Elon Musk has fired back at claims that he’s to blame for Tesla’s share price cratering this year – saying that rising interest rates have fueled a broader market sell-off by making cash more attractive than stocks.

“In simple terms: as bank savings account interest rates, which are guaranteed, start to approach stock market returns, which are not guaranteed, people will increasingly move their money out of stocks into cash, thus causing stocks to drop,” the world’s second -richest man tweeted Tuesday.

The Federal Reserve has raised interest rates from near-zero to around 4.5% this year in a bid to tame inflation, which is running close to forty-year highs.

That means that cash held in savings accounts now offers higher yields to investors, who may already be cautious about snapping up stocks in a year when the benchmark S&P 500 index has plummeted nearly 20%.

Rising interest rates also weigh on growth stocks like Tesla because borrowing becomes more expensive, chipping away at the company’s future cash flows.

Musk has repeatedly blamed the Fed for Tesla’s poor performance in 2022, when shares have cratered 61% – putting the EV manufacturer on course for its worst year ever.

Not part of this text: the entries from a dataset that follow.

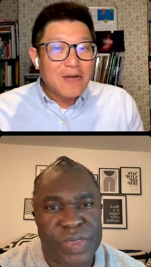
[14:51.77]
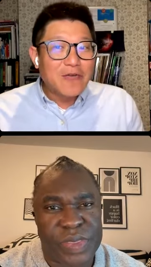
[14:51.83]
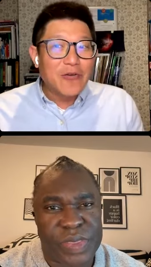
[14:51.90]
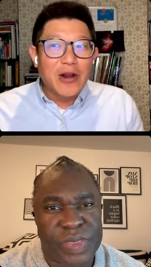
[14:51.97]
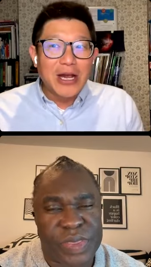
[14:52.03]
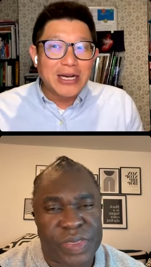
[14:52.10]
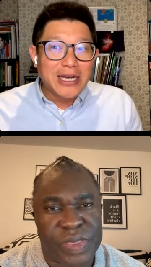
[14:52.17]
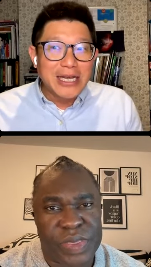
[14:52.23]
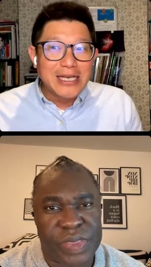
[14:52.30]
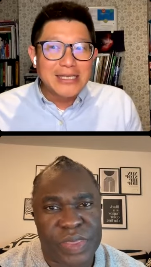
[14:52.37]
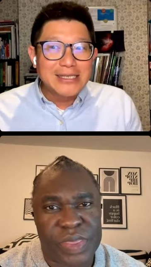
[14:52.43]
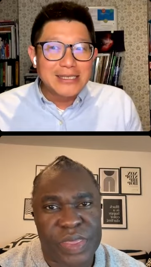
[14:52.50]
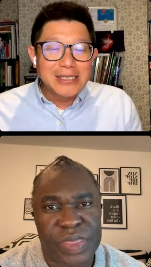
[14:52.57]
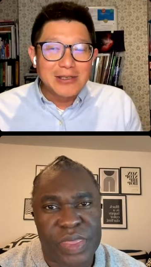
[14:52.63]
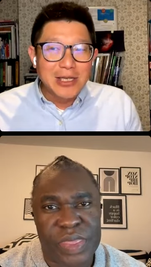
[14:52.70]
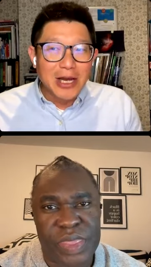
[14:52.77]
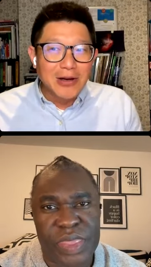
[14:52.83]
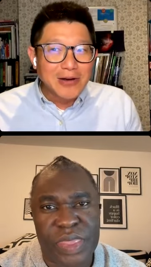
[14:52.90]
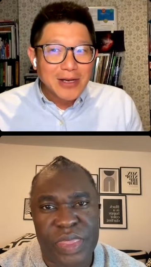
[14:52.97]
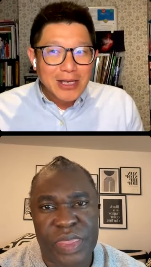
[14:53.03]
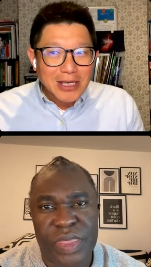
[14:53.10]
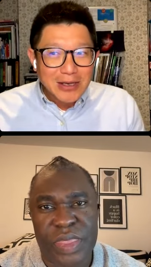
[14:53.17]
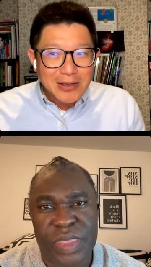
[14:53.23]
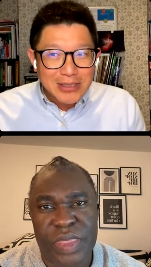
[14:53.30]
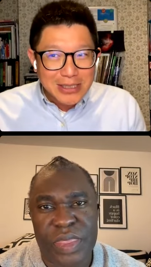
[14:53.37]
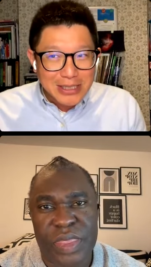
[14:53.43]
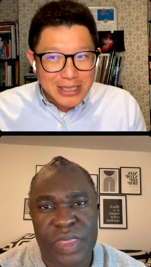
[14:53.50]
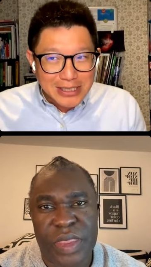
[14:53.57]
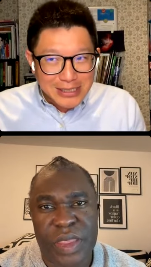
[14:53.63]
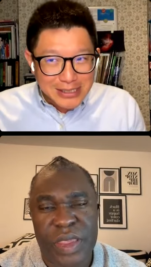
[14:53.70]
Speaker 1: from this you know use
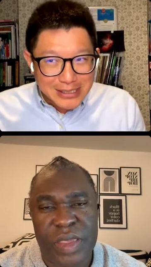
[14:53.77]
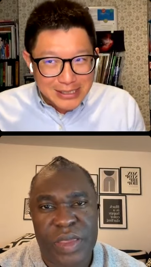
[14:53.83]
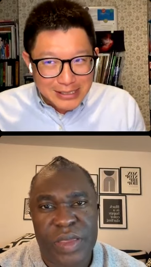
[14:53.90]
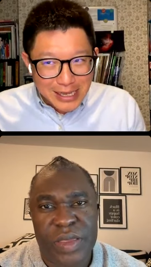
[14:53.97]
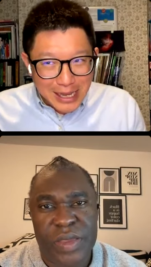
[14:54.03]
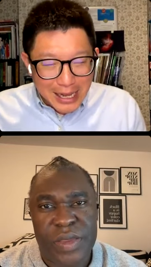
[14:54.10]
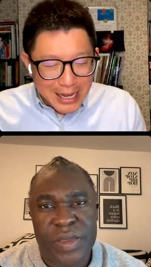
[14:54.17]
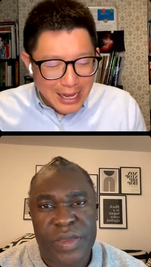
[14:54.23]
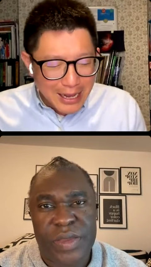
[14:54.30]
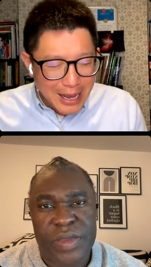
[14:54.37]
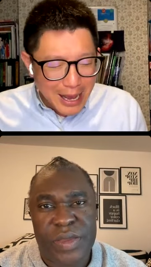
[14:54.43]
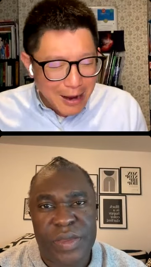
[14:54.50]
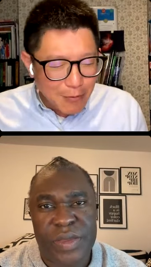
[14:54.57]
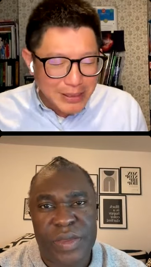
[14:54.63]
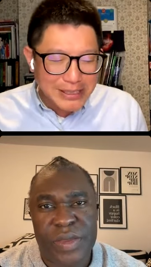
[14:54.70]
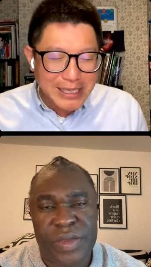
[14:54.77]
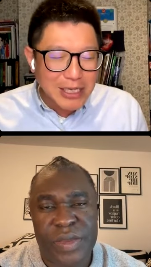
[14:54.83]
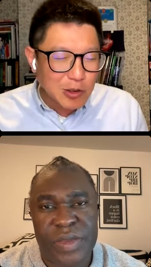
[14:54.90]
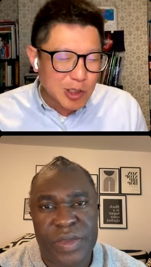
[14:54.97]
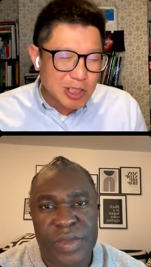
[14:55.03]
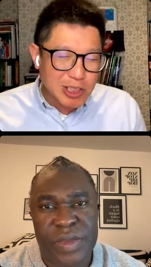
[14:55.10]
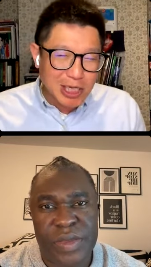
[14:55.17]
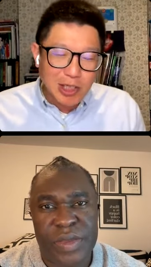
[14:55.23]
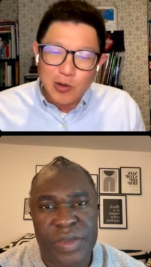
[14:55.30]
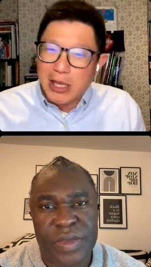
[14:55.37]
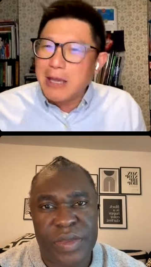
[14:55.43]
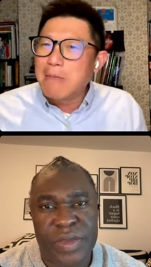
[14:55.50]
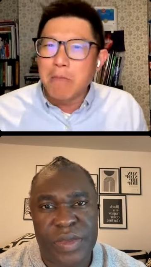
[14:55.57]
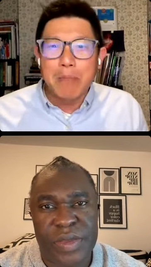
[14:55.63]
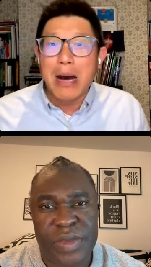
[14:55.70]
this uh aries ingress chart to
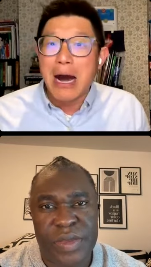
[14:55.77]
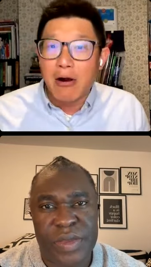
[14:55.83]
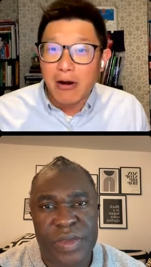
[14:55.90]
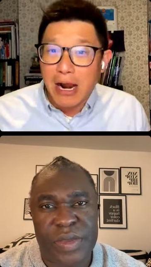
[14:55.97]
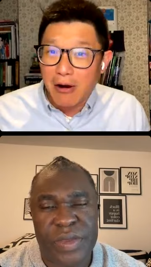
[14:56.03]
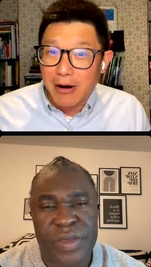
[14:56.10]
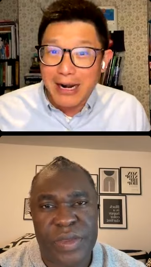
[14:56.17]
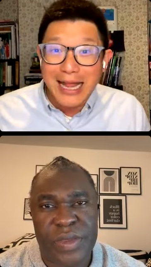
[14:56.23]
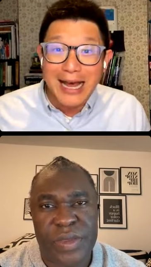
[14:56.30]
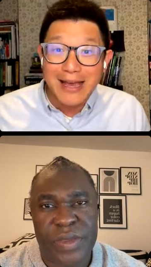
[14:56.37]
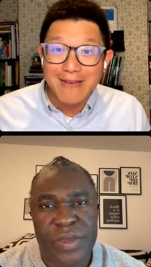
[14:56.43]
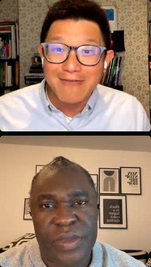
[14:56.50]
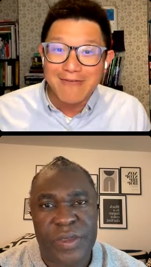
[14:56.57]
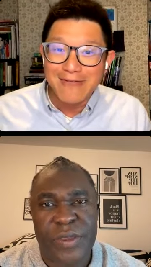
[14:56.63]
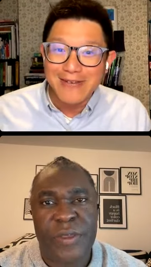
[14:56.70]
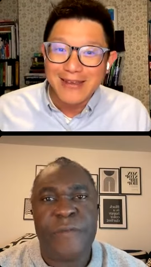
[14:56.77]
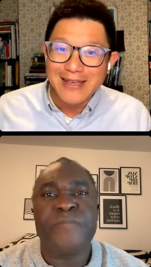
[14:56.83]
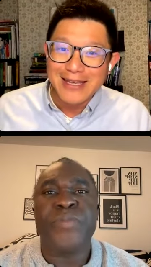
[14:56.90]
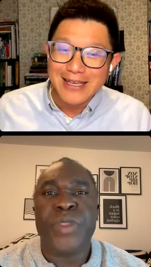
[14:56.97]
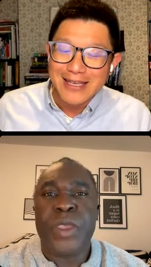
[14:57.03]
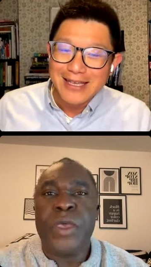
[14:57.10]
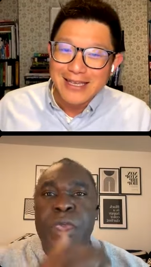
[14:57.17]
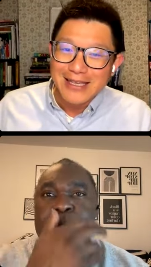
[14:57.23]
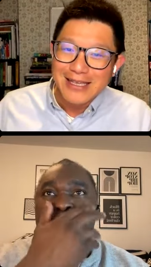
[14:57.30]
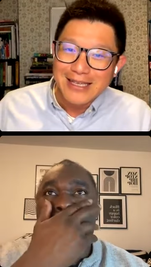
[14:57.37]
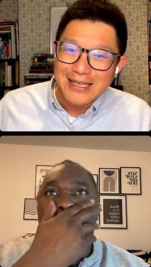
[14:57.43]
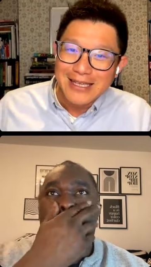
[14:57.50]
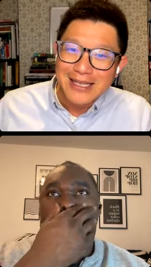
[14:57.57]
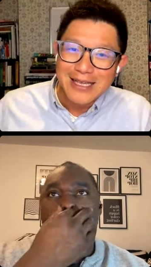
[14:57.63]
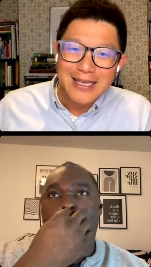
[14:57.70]
empower our life
Speaker 2: yeah
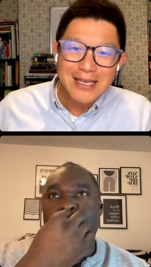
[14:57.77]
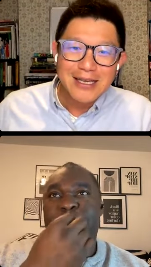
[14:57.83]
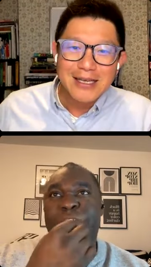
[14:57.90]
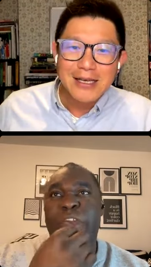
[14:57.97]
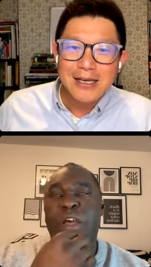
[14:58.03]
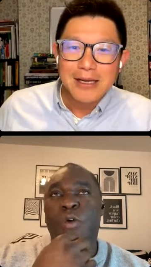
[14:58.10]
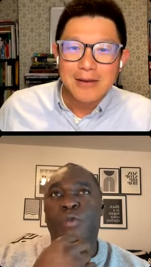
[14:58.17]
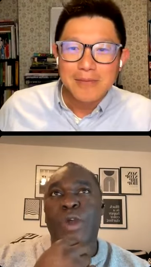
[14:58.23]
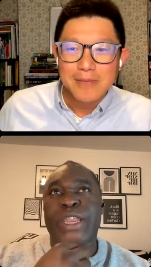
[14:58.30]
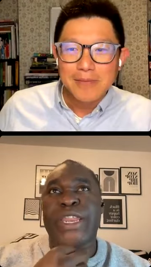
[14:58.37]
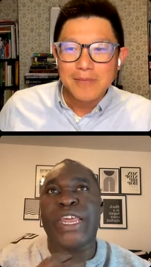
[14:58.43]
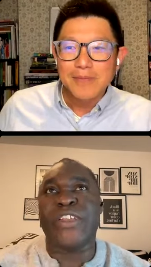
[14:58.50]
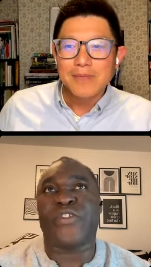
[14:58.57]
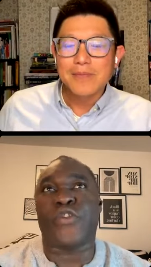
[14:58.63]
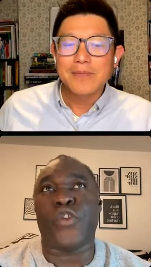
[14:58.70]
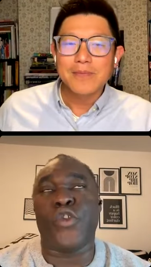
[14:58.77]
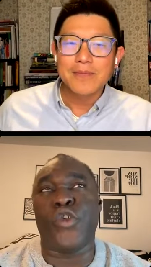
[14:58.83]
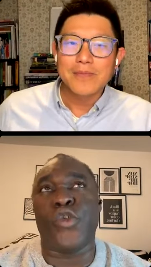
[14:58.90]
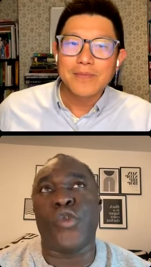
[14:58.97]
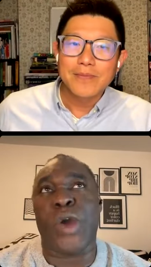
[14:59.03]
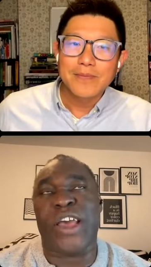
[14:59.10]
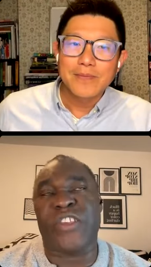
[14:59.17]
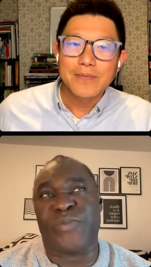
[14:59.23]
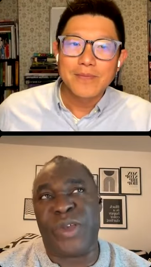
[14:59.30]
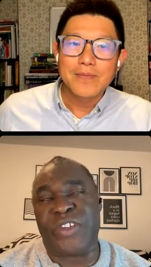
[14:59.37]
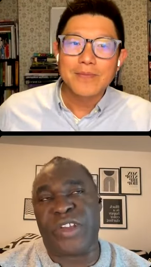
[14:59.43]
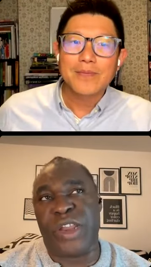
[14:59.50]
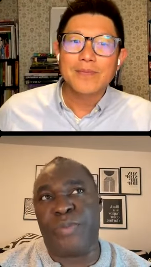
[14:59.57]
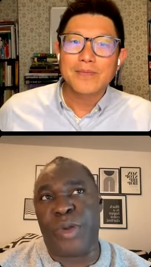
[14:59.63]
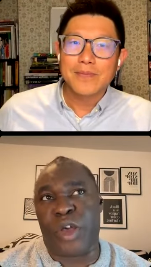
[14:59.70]
i feel we need to
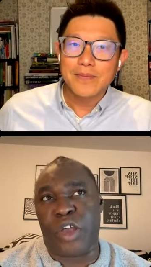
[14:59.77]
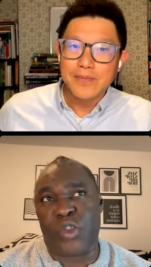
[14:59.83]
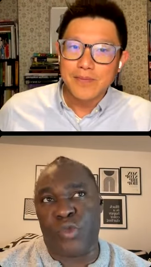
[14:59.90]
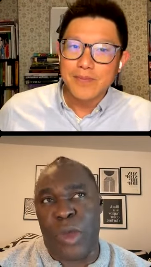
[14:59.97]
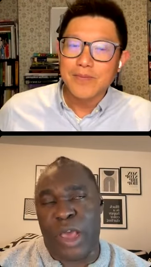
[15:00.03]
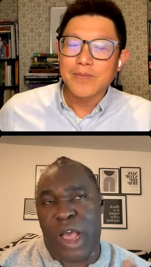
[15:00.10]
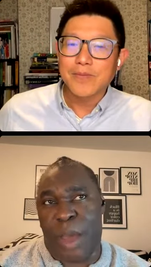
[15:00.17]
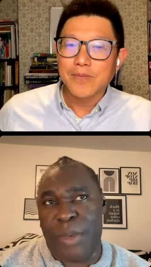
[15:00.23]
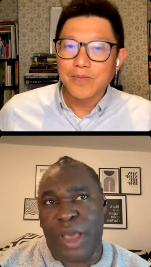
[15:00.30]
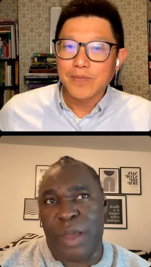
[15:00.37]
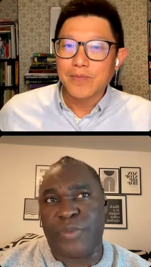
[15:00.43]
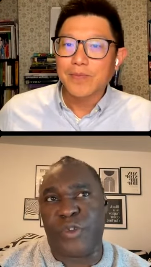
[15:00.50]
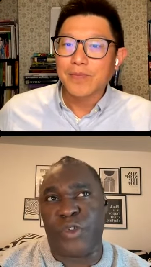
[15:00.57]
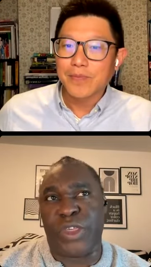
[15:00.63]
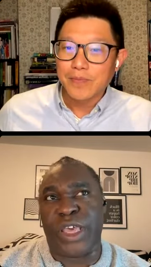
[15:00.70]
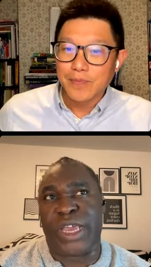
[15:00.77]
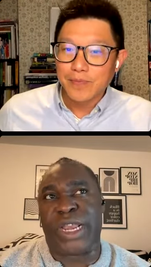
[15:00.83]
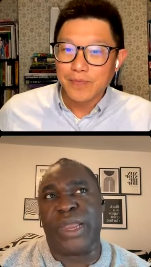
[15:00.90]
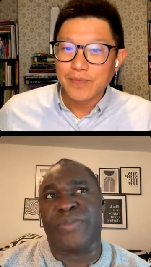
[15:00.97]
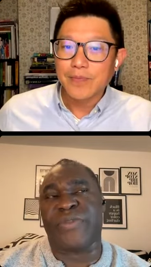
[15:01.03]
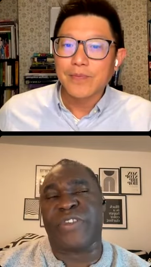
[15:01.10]
especially because we're coming up to the eclipse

“We don’t control the Federal Reserve,” he said Monday. “That’s the real problem here.”

But shareholders are worried that Twitter, which Musk acquired for $44 billion on October 27, has become a costly distraction for the Tesla and SpaceX chief.

Tesla shares have plummeted 38% since Musk finalized his takeover of the social-media company – with the tech-heavy Nasdaq index down just 2% over the same period.

Musk was responding to longtime Tesla bull Ross Gerber, who tweeted earlier on Tuesday that the company’s current share price “reflects the value of having no CEO“.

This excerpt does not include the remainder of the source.